Evaluating the formulability of protein-based drugs
There have also been significant advances in analytical methods for the determination of protein aggregation, including high throughput capillary electrophoresis, immunoassays, and the optical imaging of aggregates for both quantitative and qualitative evaluations, according to Zurdo. Many of these methods, however, do not meet the requirements for very high-throughput analysis of potential drug formulations.
“The formulation readiness of protein-based drugs--or their formulability--can be an issue, particularly for biotherapeutics that must be administered in high concentrations. Because there are too many variables, there as yet have been no models developed to predict protein aggregation in a product formulation. Therefore, manufacturers must rely on physical analyses.
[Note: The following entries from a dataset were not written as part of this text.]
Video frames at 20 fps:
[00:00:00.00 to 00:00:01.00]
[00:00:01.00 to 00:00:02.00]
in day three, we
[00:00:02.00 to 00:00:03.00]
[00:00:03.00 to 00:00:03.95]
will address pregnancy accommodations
As a consequence there is a significant need for inexpensive, simple, highly robust, and very high-throughput techniques for the determination of protein aggregation that give either yes/no or better/worse-type information that can be used to map the regions of experimental space where products appear to behave well,” says Zurdo.
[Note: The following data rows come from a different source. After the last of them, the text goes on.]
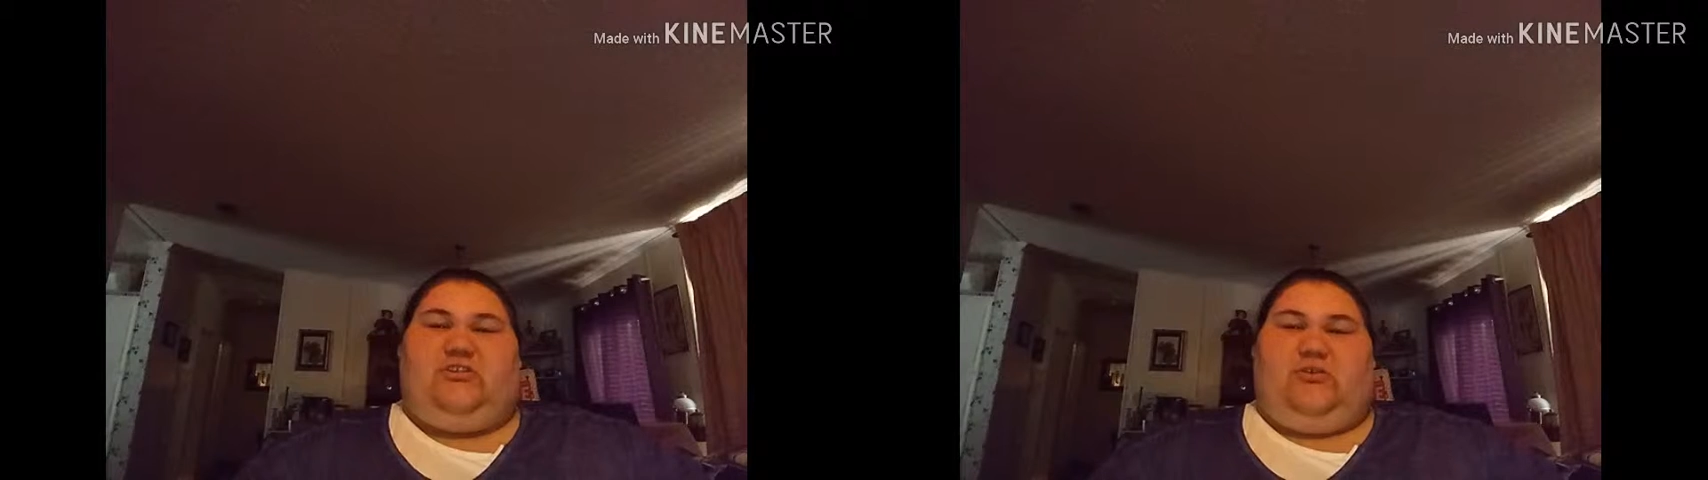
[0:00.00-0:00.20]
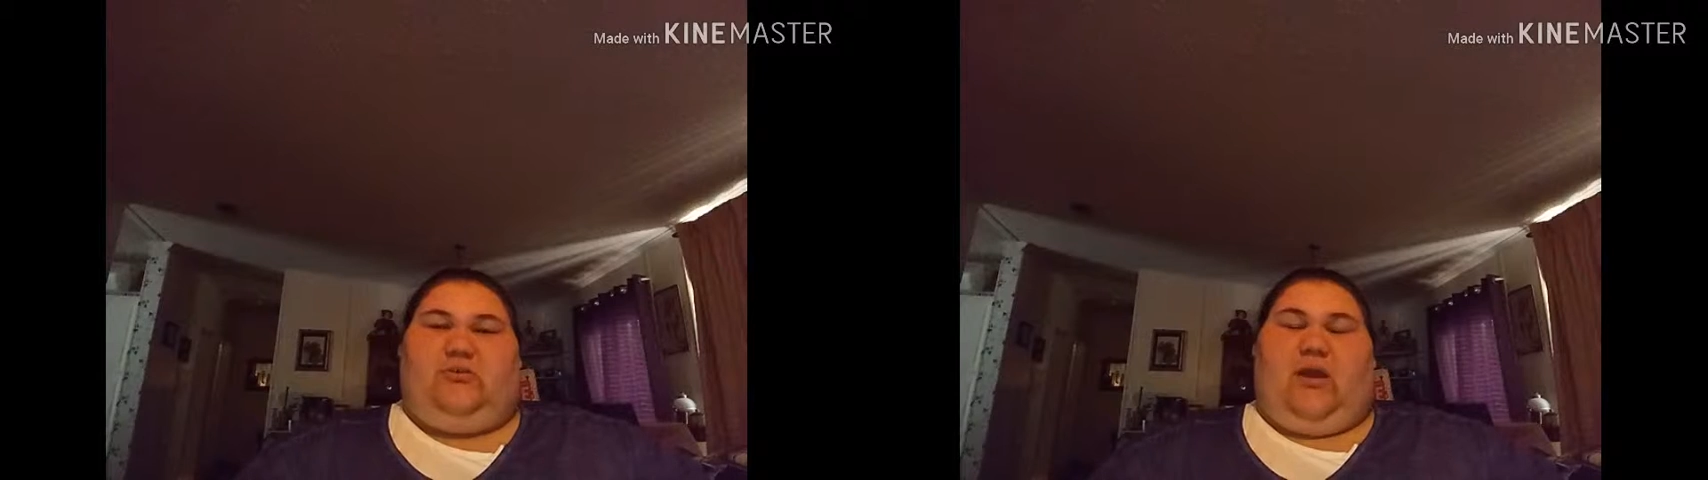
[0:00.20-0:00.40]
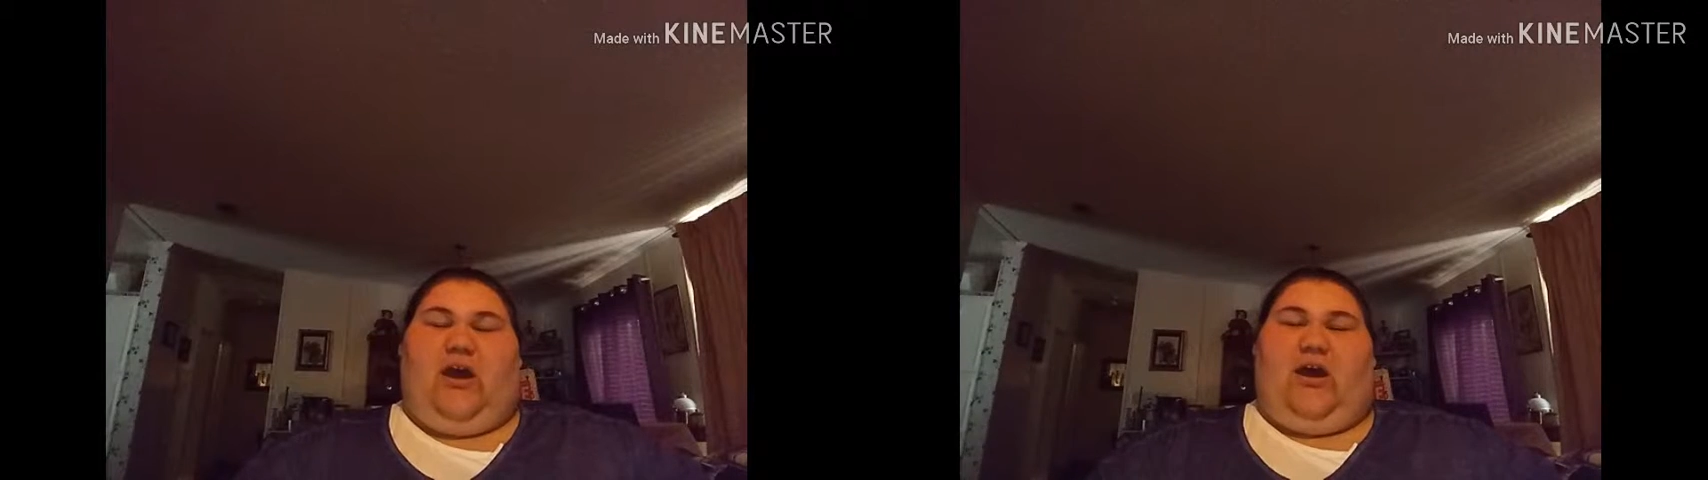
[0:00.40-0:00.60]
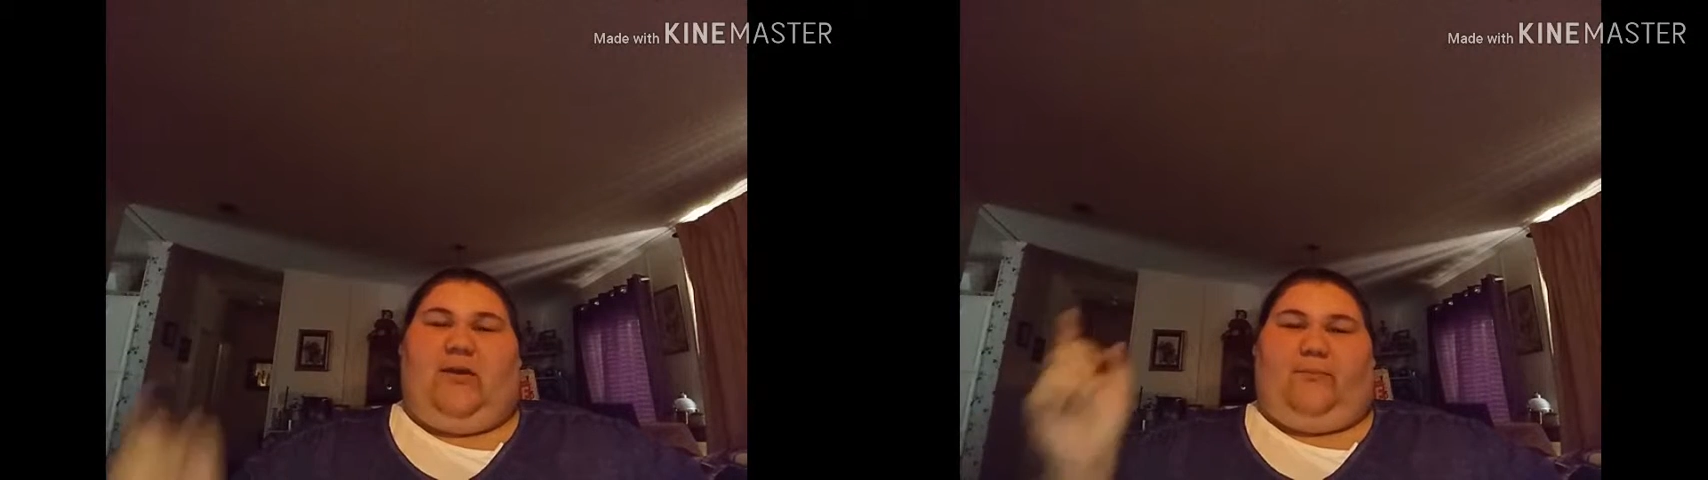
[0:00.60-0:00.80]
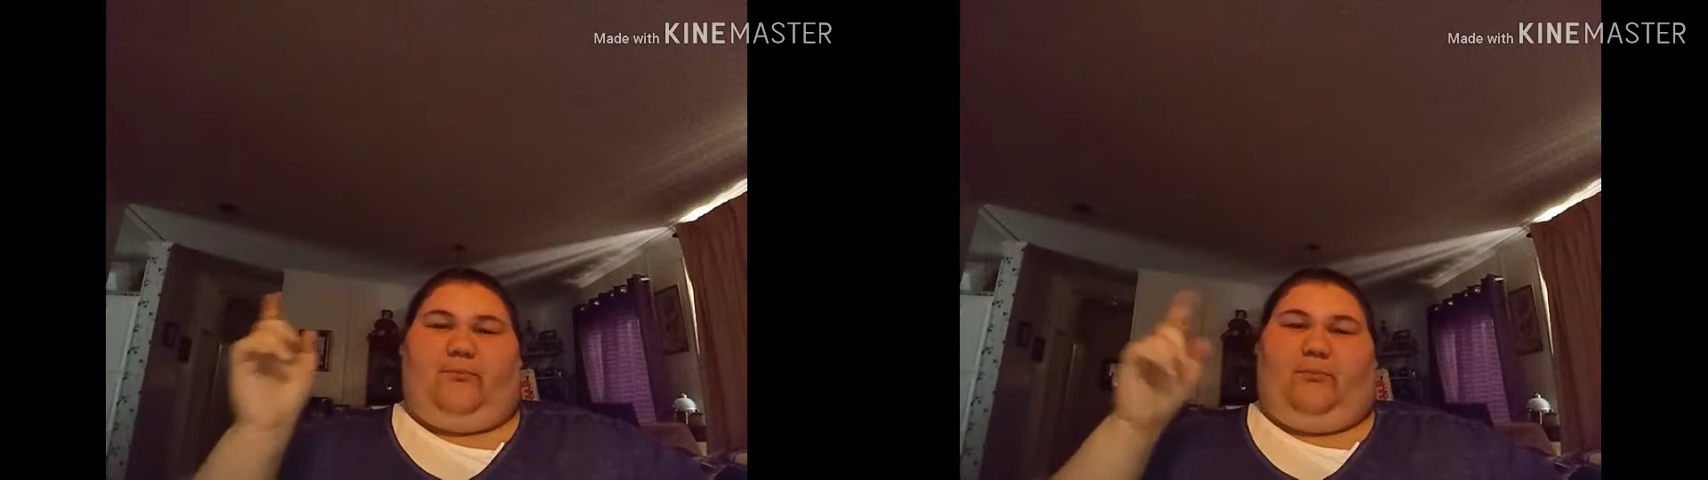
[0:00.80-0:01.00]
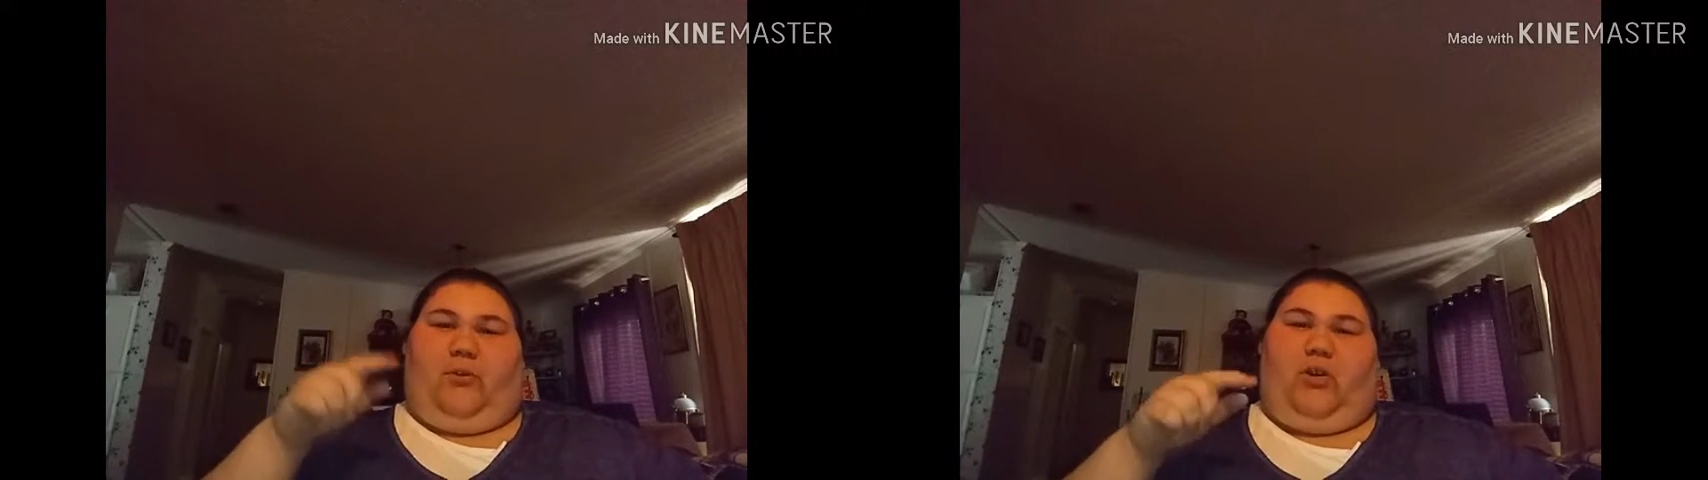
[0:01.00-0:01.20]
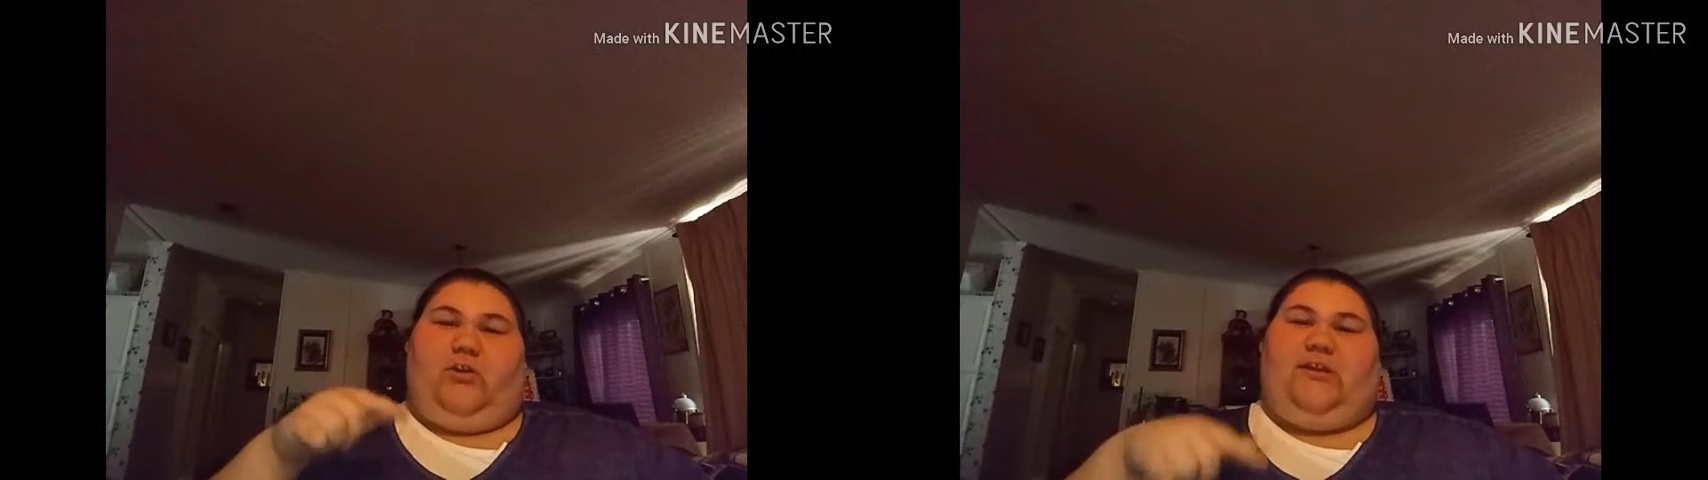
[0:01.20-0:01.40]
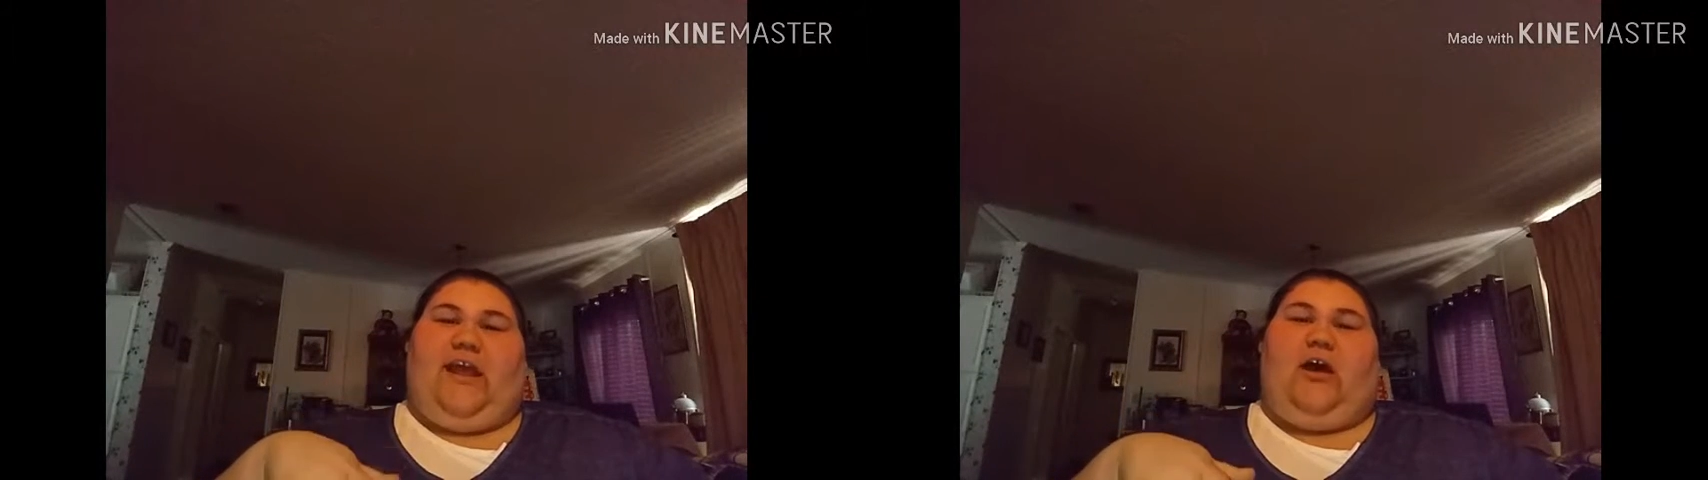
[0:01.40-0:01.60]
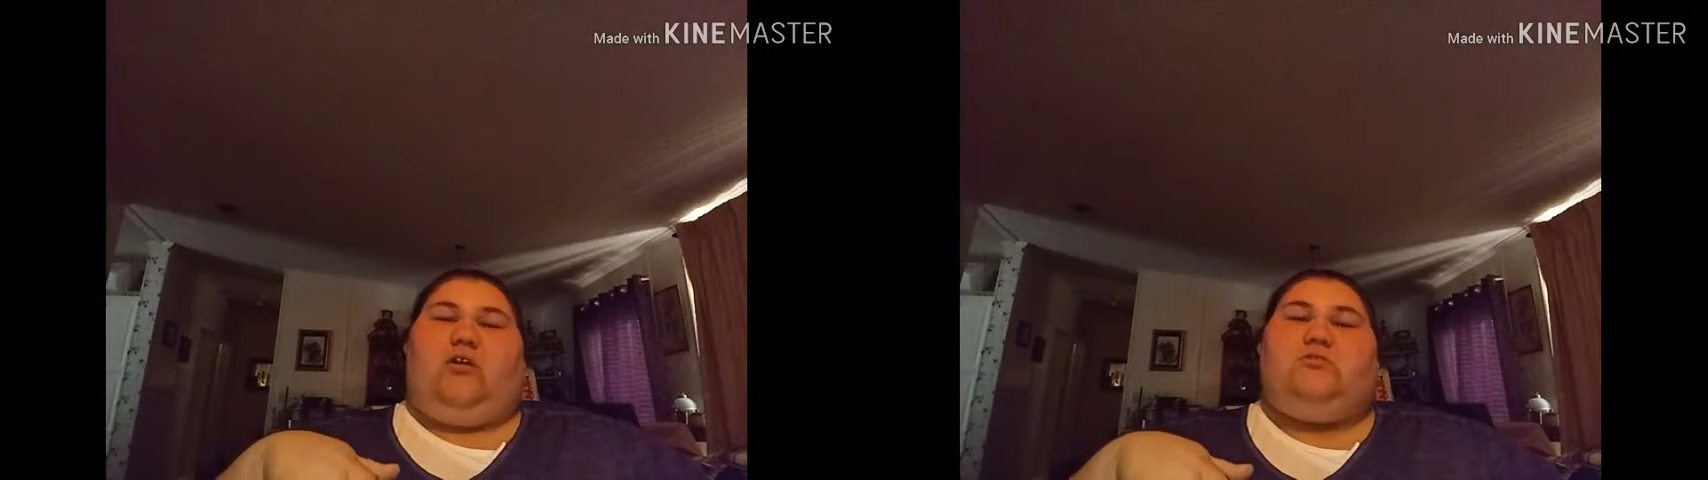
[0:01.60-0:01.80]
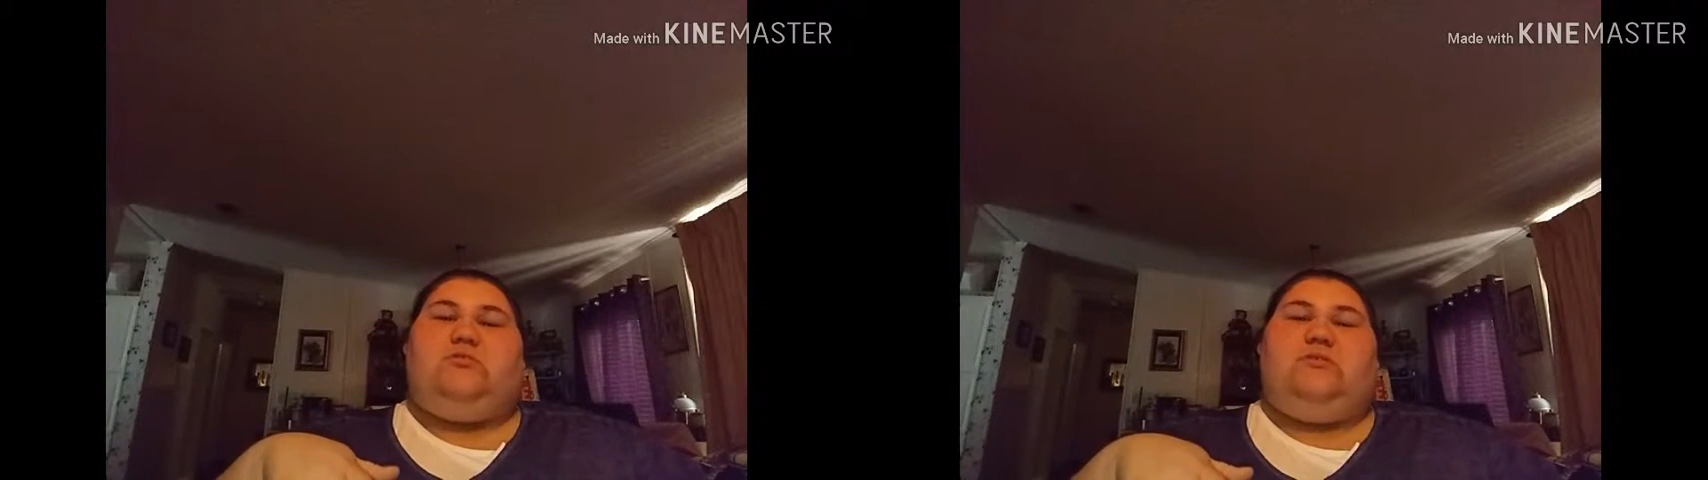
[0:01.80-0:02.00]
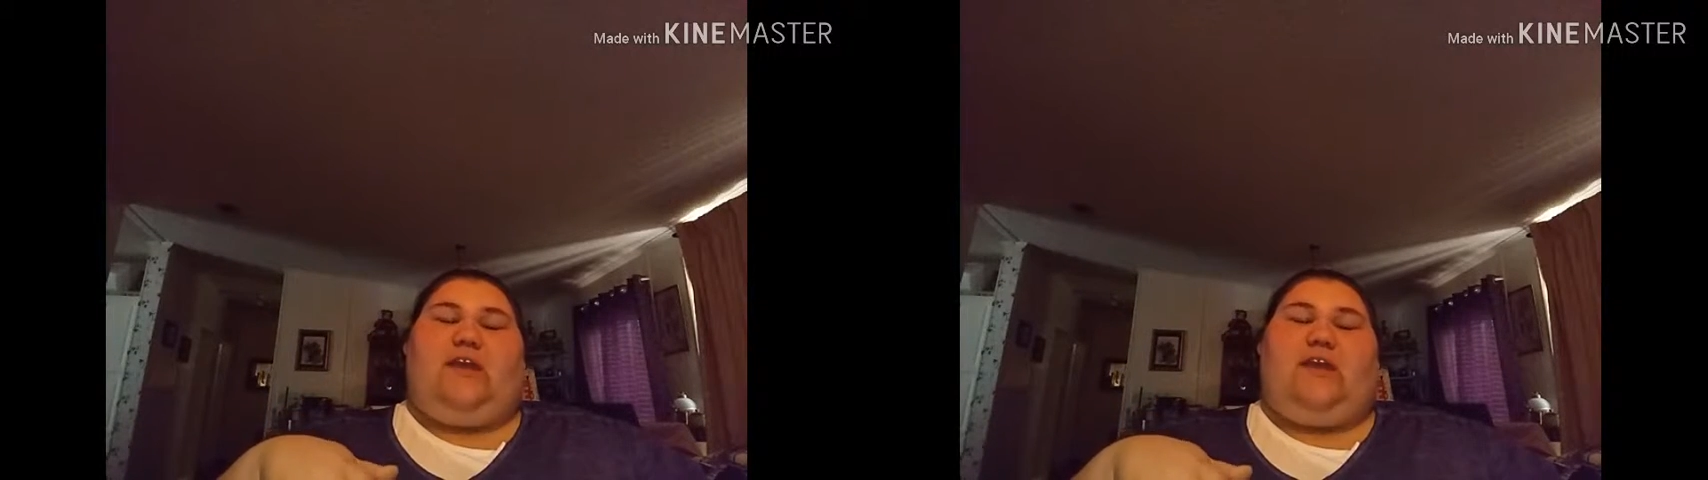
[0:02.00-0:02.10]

to burn down.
The development of such methods is in the early stages. Some examples include modified immunoassays, self-interaction chromatography, and visual viscosity determination based on the diffusion of latex beads. “Unfortunately, there have been very few such techniques commercialized to date, and those that have been have not yet been fully validated. But progress is being made, and we expect to see some new methods being implemented in the not too distant future,” Zurdo notes.
The behavior of the formulated product once administered to patients must also be considered, because protein aggregation can occur in the human body as well (e.g., Alzheimer’s disease is caused by protein aggregation). There are ongoing studies aimed at developing sophisticated cell-based assays for the evaluation of the immune response to protein aggregates, but despite some preliminary links between in vitro data and clinical outcomes, to date there is not yet a definitive or absolute direct correlation between results obtained through this type of assay and the actual responses observed in patients.
It is a challenge to do this type of analysis because the final formulation of a therapeutic protein often does not contain the exact same composition that was used during clinical testing, and even the minor changes that are acceptable during final formulation can lead to protein modification or aggregation and thus promote immunogenic responses,” observes Zurdo.